And I love _your _suggestions. Each single one triggers memories of Britain. _Guess what..._is my favourite one(trust me to share this preference with a 5-year-old ).
For 2. I think I've also heard _And what's worse(worst??)...._but I'm not sure.
For 3. I think you can also say _the nice thing about..._or _what's nice about...is..._

Carlo


----------



## disegno

leenico said:
			
		

> Un piccolo errore.



grazie...vedo che faccio typos in inglese e italiano!


----------



## panjandrum

moodywop said:
			
		

> _Guess what..._is my favourite one (trust me to share this preference with a 5-year-old ).


I wouldn't feel bad about that - she is an _extremely_ eloquent and articulate 5-year-old


----------



## HughW

Silvia said:
			
		

> Il bello è che, non solo non mi ha scritto, ma non mi ha neanche telefonato per circa 10 anni!


 
(my first posting!)

It surprises me that "Il bello è..." can be followed by a negative idea -translated in this thread as "the worst thing is...". Here is another example I found elsewhere: "il bello è che la situazione globale è un po' da piangere".

Is this sarcasm/irony, like when I say "Well that's just brilliant!" but in a tone of voice that shows I mean the opposite (because I am fed up, annoyed, frustrated)?

Hugh in Inghilterra


----------



## moodywop

HughW said:
			
		

> (my first posting!)
> 
> It surprises me that "Il bello è..." can be followed by a negative idea -translated in this thread as "the worst thing is...". Here is another example I found elsewhere: "il bello è che la situazione globale è un po' da piangere".
> 
> Is this sarcasm/irony, like when I say "Well that's just brilliant!" but in a tone of voice that shows I mean the opposite (because I am fed up, annoyed, frustrated)?
> 
> Hugh in Inghilterra


 
Hi Hugh, welcome to the Italian-English forum and Merry Christmas!

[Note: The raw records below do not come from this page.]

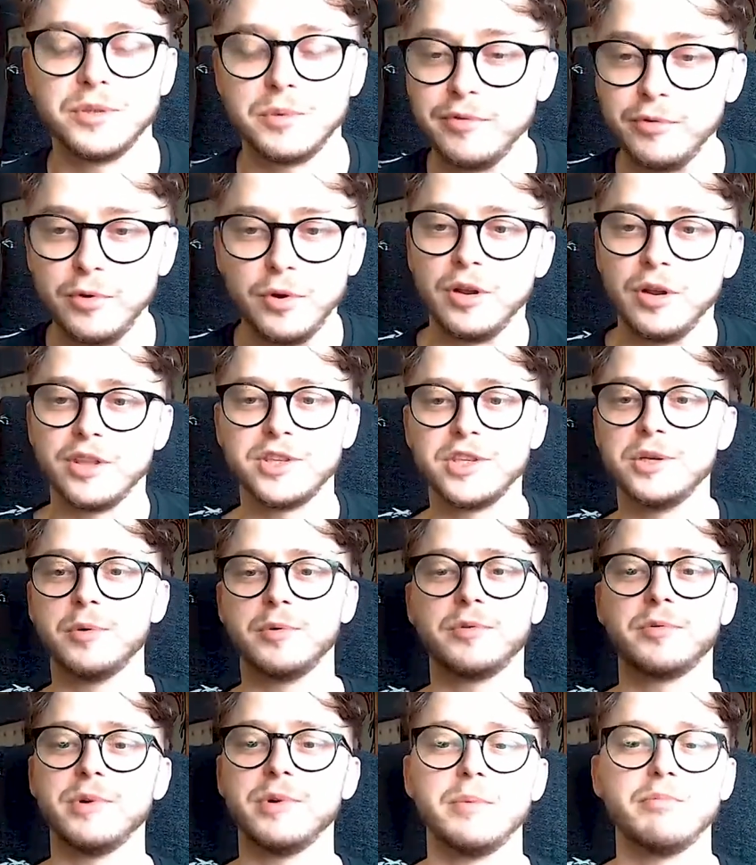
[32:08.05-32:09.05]
So I've got like two
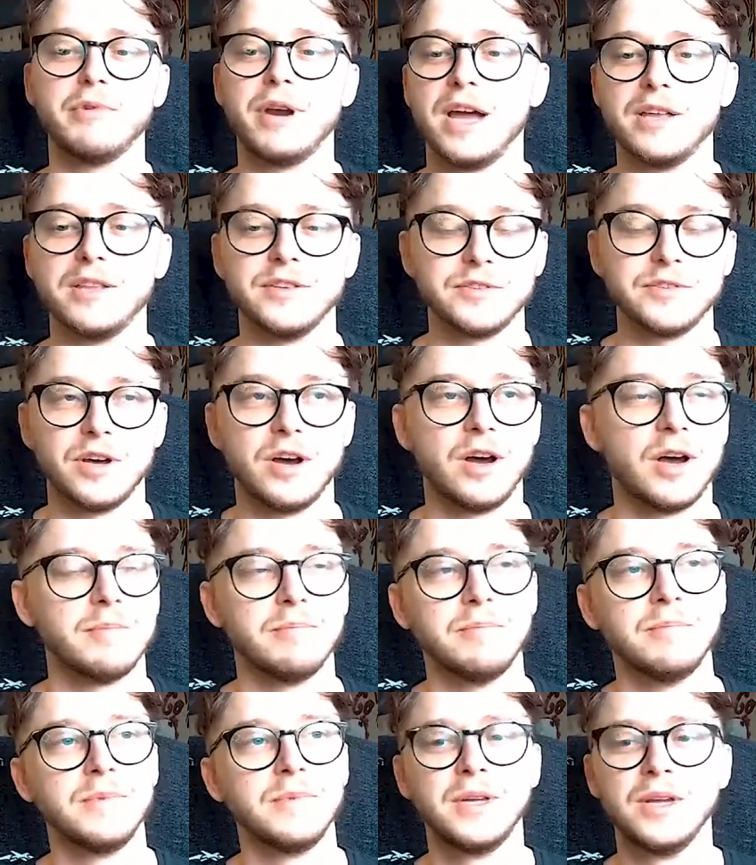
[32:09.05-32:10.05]
or three brands that
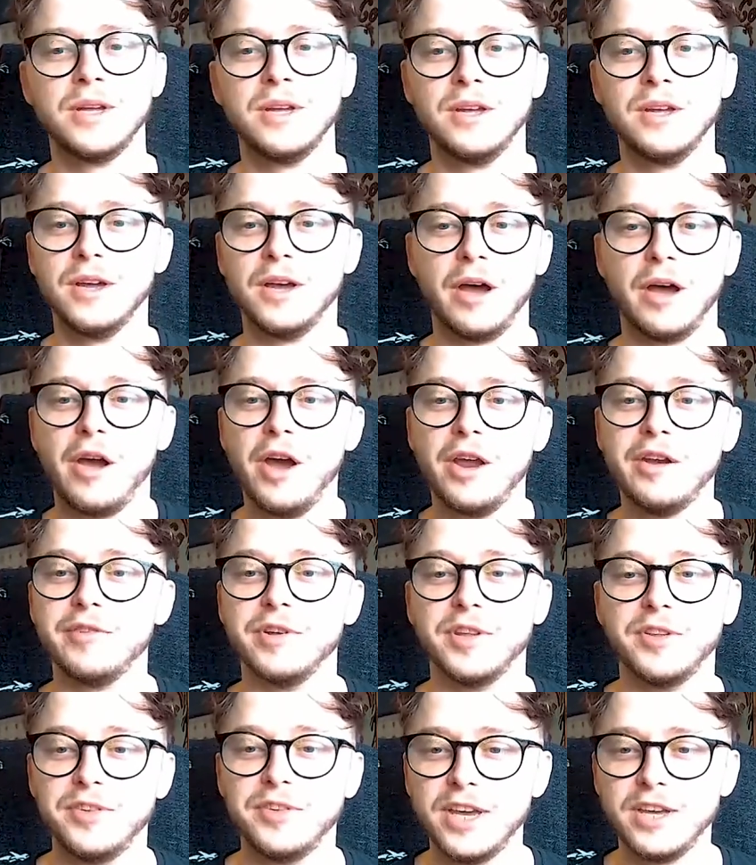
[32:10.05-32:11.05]
I'm I'm kind of
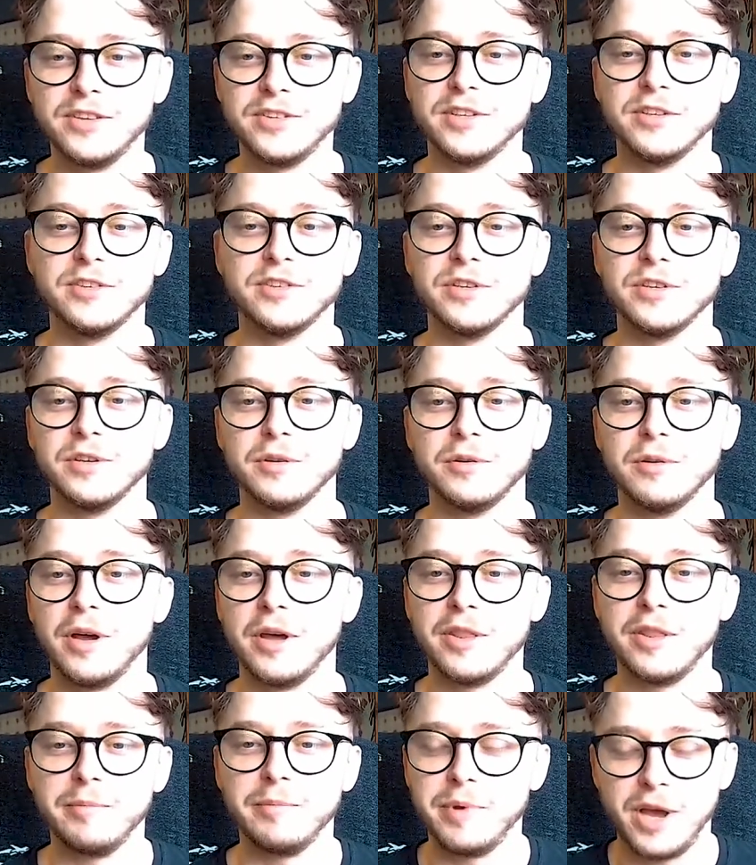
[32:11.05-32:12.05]
addicted to.
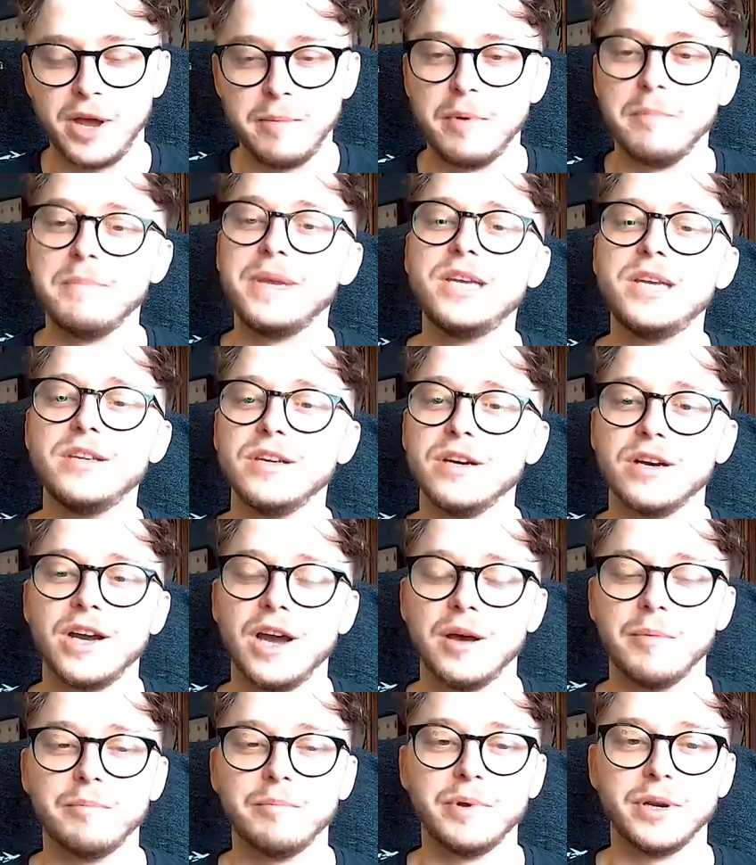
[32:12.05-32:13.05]
Like they've become a media
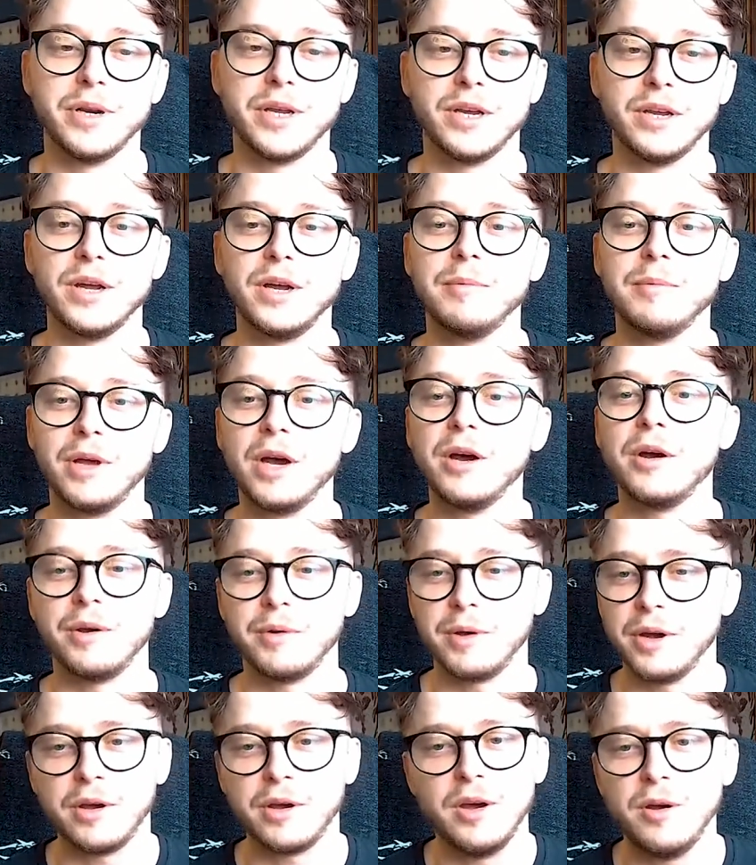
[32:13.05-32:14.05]
company, and I'm like,
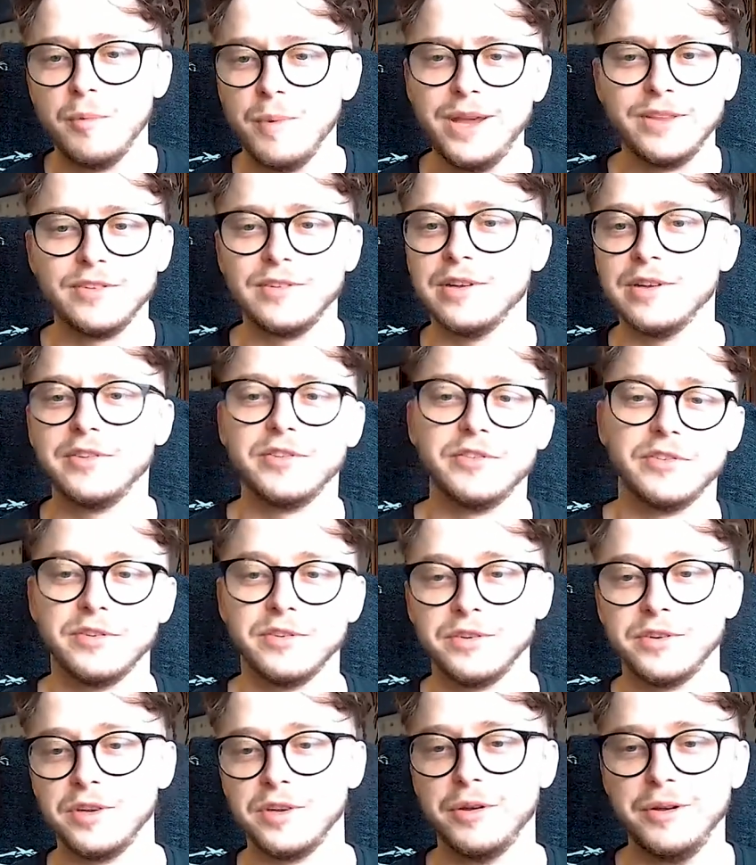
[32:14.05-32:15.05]
oh, I, can't wait to listen to
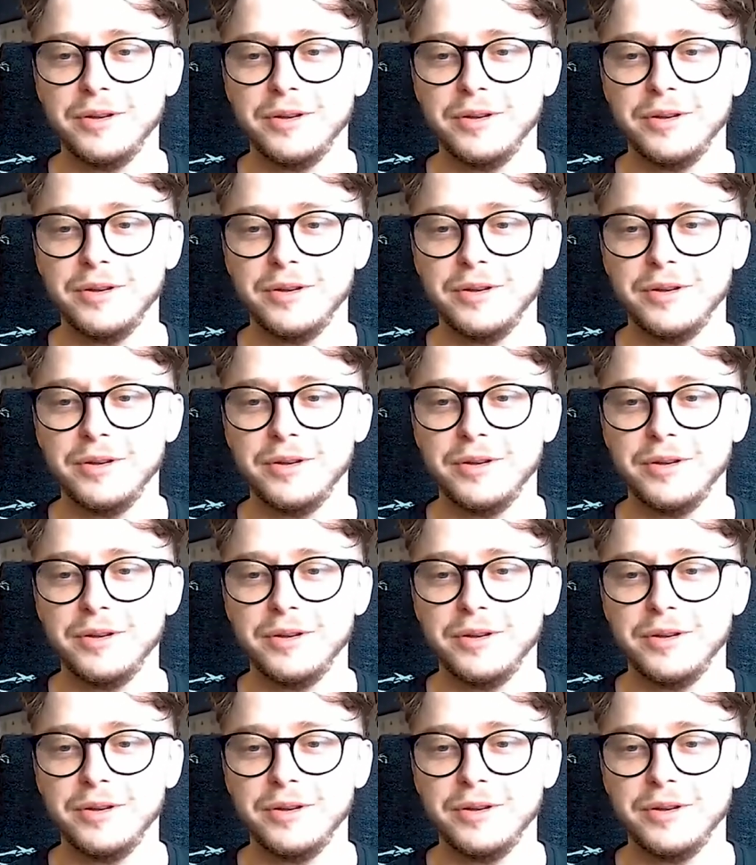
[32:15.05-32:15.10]
the new.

Yes I think it's just the same as with _brilliant. _I think you also use _great _in the same way, for example when you say _now isn't that just great? _after listing a series of things that have just gone wrong.

Carlo


----------



## ilbelloasia

I was wondering if this is correct: il bello Asia 
being that I want "the beautiful Asia" and it's a female?


----------



## GavinW

You are right to have doubts. The grammar is wrong. Asia is a feminine noun (l'Asia), so it should be "La bella Asia" or maybe "L'Asia bella". A native will no doubt confirm.


----------



## tericcia

GavinW said:


> You are right to have doubts. The grammar is wrong. Asia is a feminine noun (l'Asia), so it should be "La bella Asia" or maybe "L'Asia bella". A native will no doubt confirm.


----------



## lilywhite

here I am, a native! Sure it's "la bella Asia" or maybe "la meravigliosa Asia" ... all the continents are feminine in italian


----------



## ilbelloasia

thanks so much...I guess I better change my name too . What would that be pronounced in English? Curious because I wish I would have found this board earlier!


----------